Porque é que eu fazia isto?
Até chegar aí tive que fazer muuuita terapia.
Ora eu cresci com o meu pai. Ele e a minha mãe separaram-se quando eu era muito novo, ela teve um caso e preferiu ficar com a outra família. Não é comum, oiço dizer, mas foi assim.
O meu pai conseguiu passar-me a sua amargura. Ele raramente teve qualquer tipo de relação amorosa depois disso.
Eu queria ter uma relação que preenchesse a falta que senti a crescer, mas não conseguia impedir-me de tentar recriar situações em que por um lado me vingava do que passei e ao mesmo tempo tornava as relações impossíveis para provar que as mulheres são impossíveis de manter felizes, para desculpar o meu pai por ter desistido.
Percebi que estava a fazer o mesmo que ele quando perdi a vontade de tudo, estava a desistir.
Enquanto estava envolto nos dramas “delas” eu não olhava para mim, projectava nelas os meus conflitos internos, não sentia a minha tristeza, em vez disso via a tristeza delas e achava que eram “fracas”, quando acabava com elas não sentia a rejeição que marcou a minha infância, em vez disso era eu que rejeitava. Eu estava viciado em relações para tentar corrigir algo que não tinha correcção possível.
Fora das relações eu não tinha interesses, não fazia nada com o meu tempo. Parecia que estava a marcar um compasso de espera até ao próximo drama. Nem sei como é que mantive os meus amigos, sinceramente devia ser um chato de primeira.
Quando consegui perceber estas coisas foi como se me tivessem tirado uma mochila cheia de pedras das costas…
Voltei a viver, já sabia o que não queria fazer com a minha vida, passei a conseguir pensar mais claramente sobre o que queria mesmo.

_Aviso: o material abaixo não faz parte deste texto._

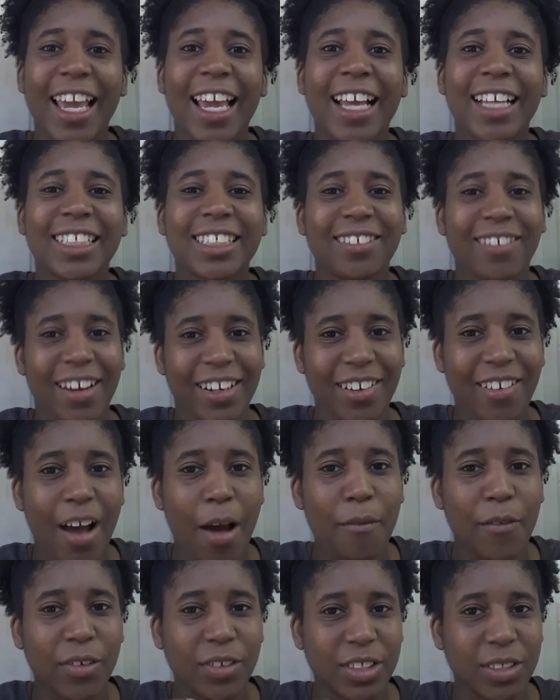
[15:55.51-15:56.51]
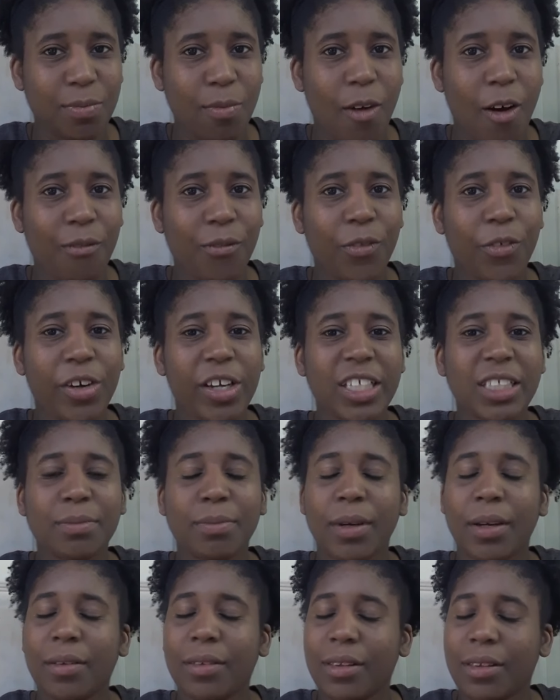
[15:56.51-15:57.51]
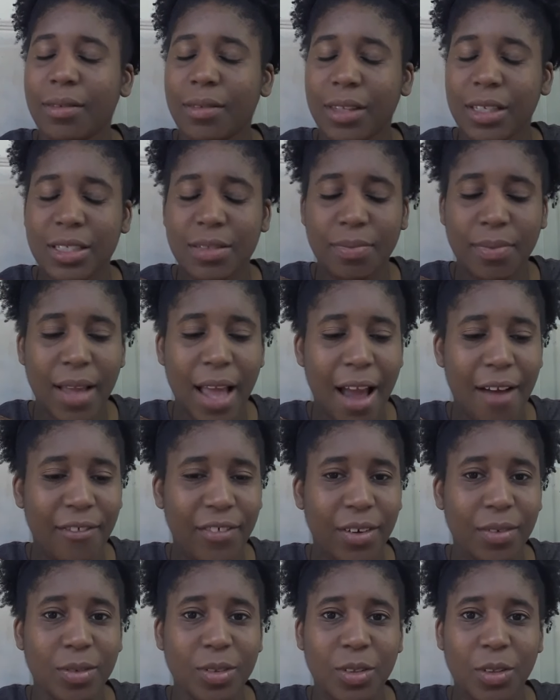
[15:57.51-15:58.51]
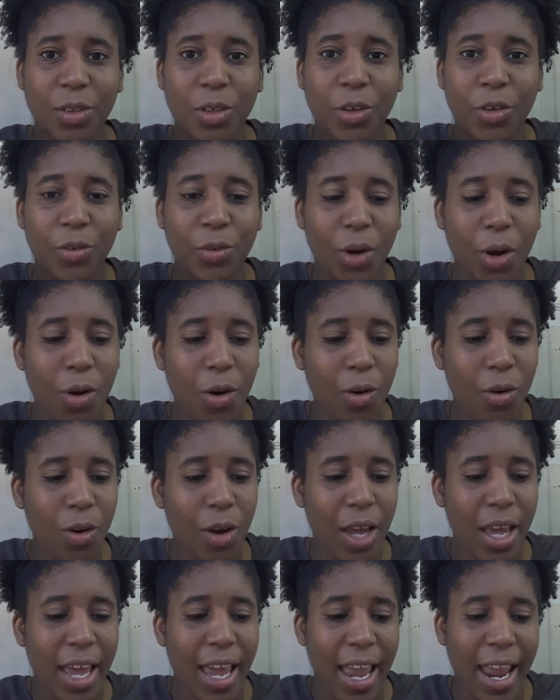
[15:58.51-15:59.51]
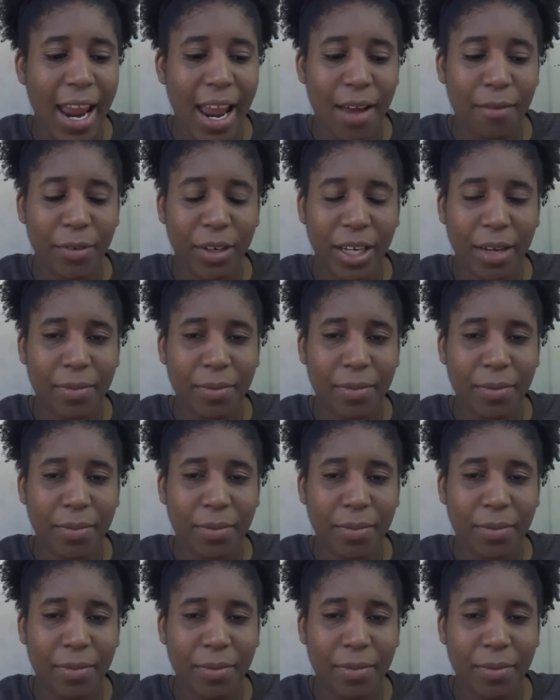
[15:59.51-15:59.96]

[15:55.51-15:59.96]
And so I know I have a small voice, but this platform is going to grow, and we give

Tenho ido viajar com amigos (e amigas), tenho feito desporto, tenho lido imenso e visto imensas séries. Cada vez recebo mais convites para ir fazer coisas. Não fazia ideia que havia tanta coisa para fazer com a vida agora que não ando a obcecar com namoradas.
Se quero voltar a ter uma relação? Claro que sim, mas já não tenho pressa, não preciso de alguém para estar bem.
Tenho uma amiga em particular, que talvez seja essa pessoa. Neste momento estou a gostar de ter uma amizade. Nunca estive numa relação que começasse com amizade. Quero continuar a ser apenas eu, sem dramas.
Nenhum Conto Clínico é uma reprodução total ou aproximada de uma história real. Esta personagem é fictícia, foi vagamente construída a partir de situações clínicas, mas não representa de forma alguma uma pessoa real nem reproduz uma história real. Em contexto clínico todos os casos são tratados com confidencialidade total.